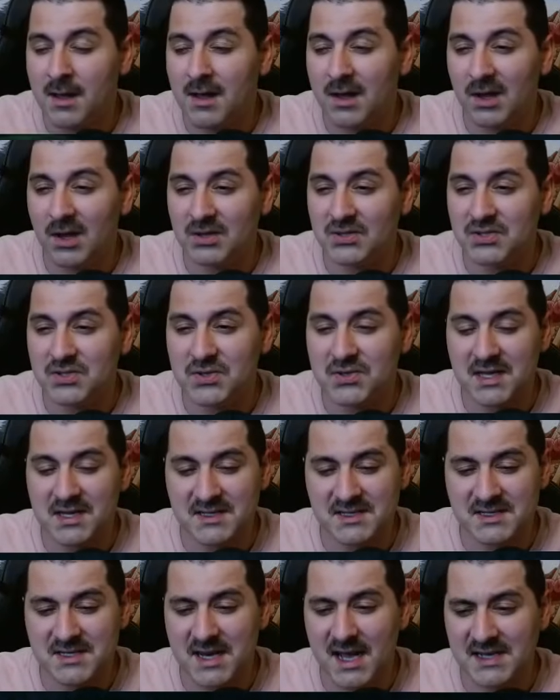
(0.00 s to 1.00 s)
I'll do
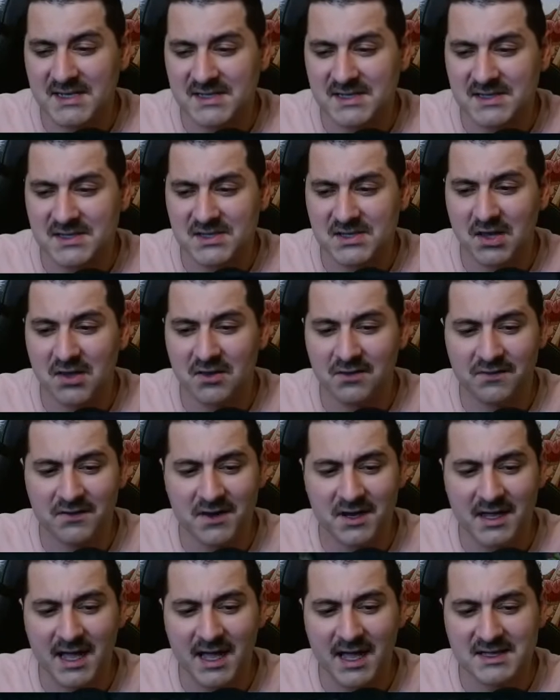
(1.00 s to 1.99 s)
things nice and slow for
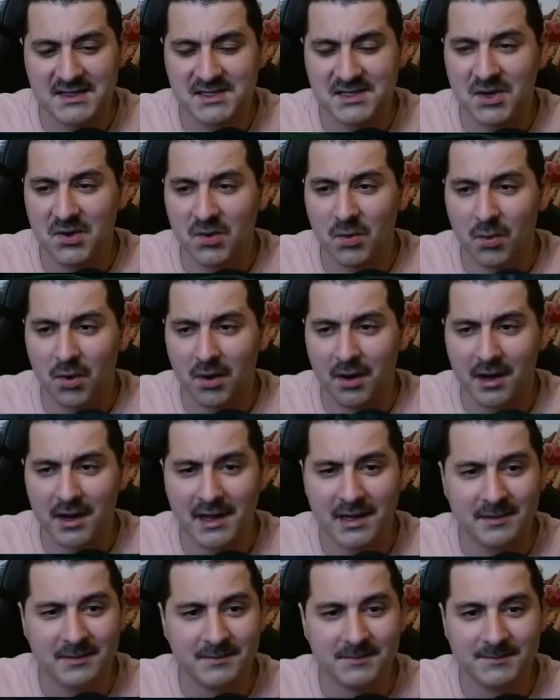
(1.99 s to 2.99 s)
you guys, don't worry.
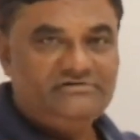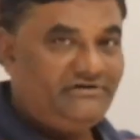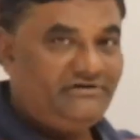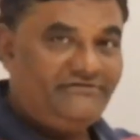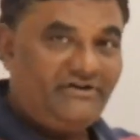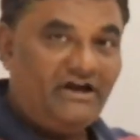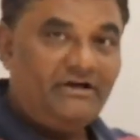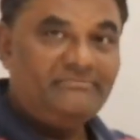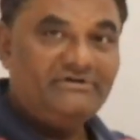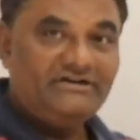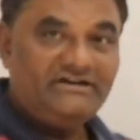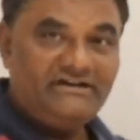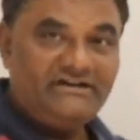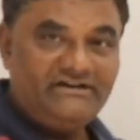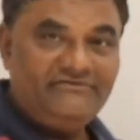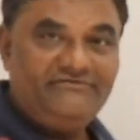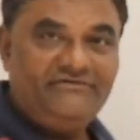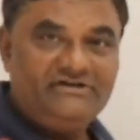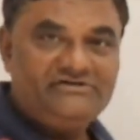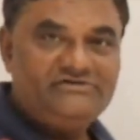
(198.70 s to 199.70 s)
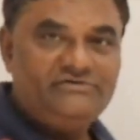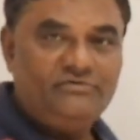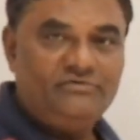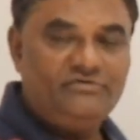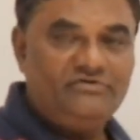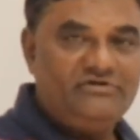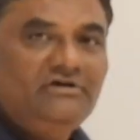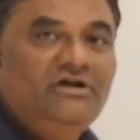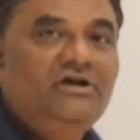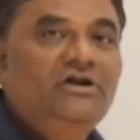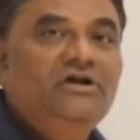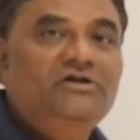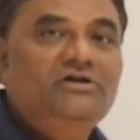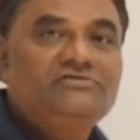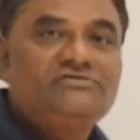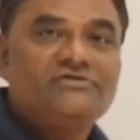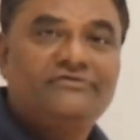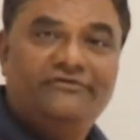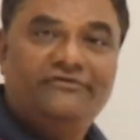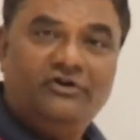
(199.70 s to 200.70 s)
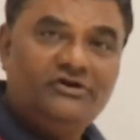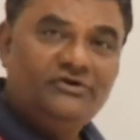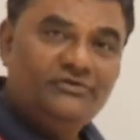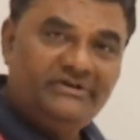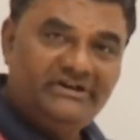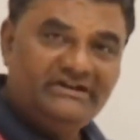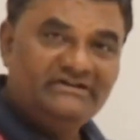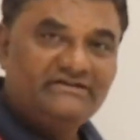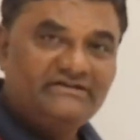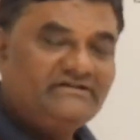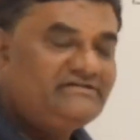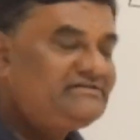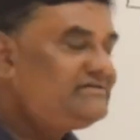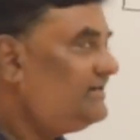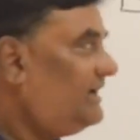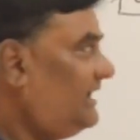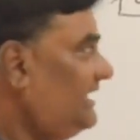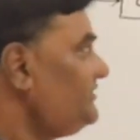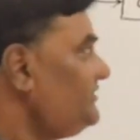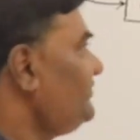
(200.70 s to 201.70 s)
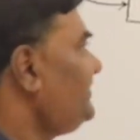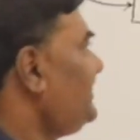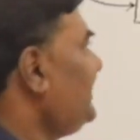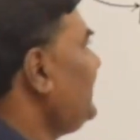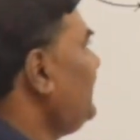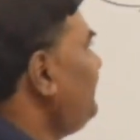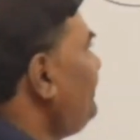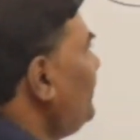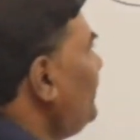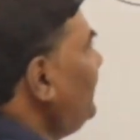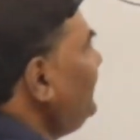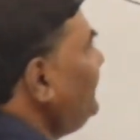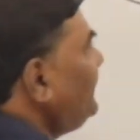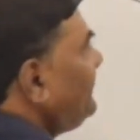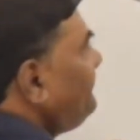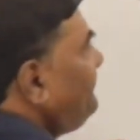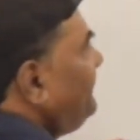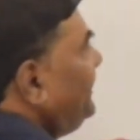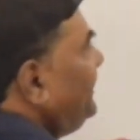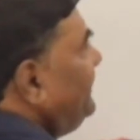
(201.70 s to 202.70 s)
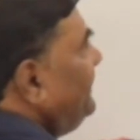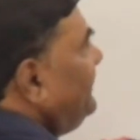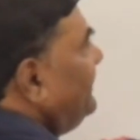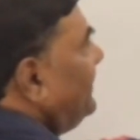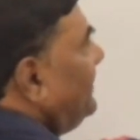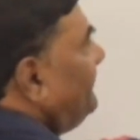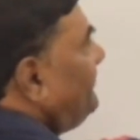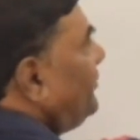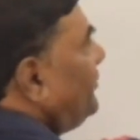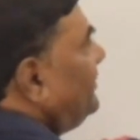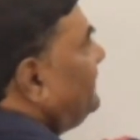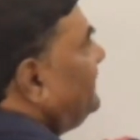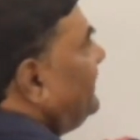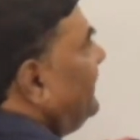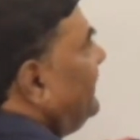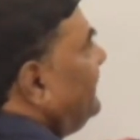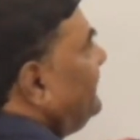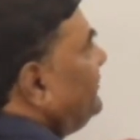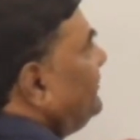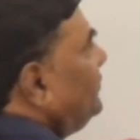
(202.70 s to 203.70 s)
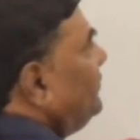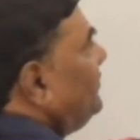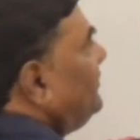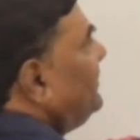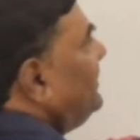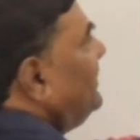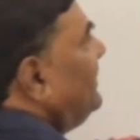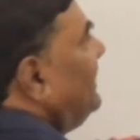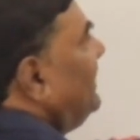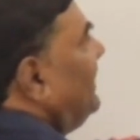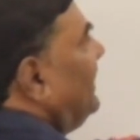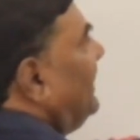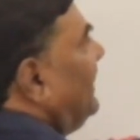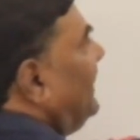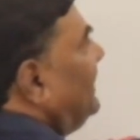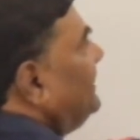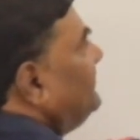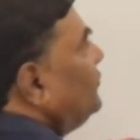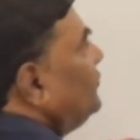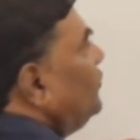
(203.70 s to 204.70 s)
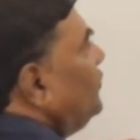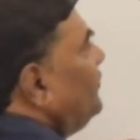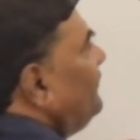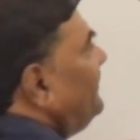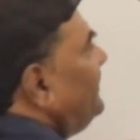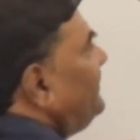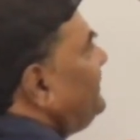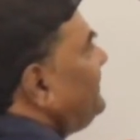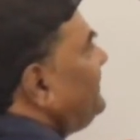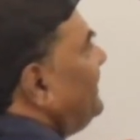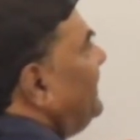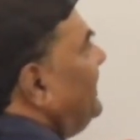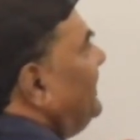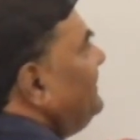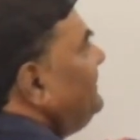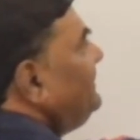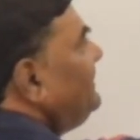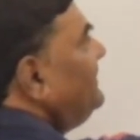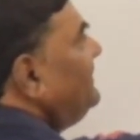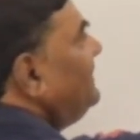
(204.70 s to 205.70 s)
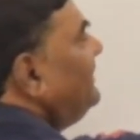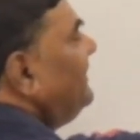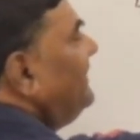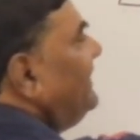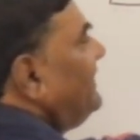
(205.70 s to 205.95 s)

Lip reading: So if I am deleting first node. So for doing this, I should take a pointer P upon head node and move it until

........

Make a word-for-word repeat of the material, skipping all pictures.

(0.00 s to 1.00 s)
I'll do
(1.00 s to 1.99 s)
things nice and slow for
(1.99 s to 2.99 s)
you guys, don't worry.
(198.70 s to 199.70 s)
(199.70 s to 200.70 s)
(200.70 s to 201.70 s)
(201.70 s to 202.70 s)
(202.70 s to 203.70 s)
(203.70 s to 204.70 s)
(204.70 s to 205.70 s)
(205.70 s to 205.95 s)

Lip reading: So if I am deleting first node. So for doing this, I should take a pointer P upon head node and move it until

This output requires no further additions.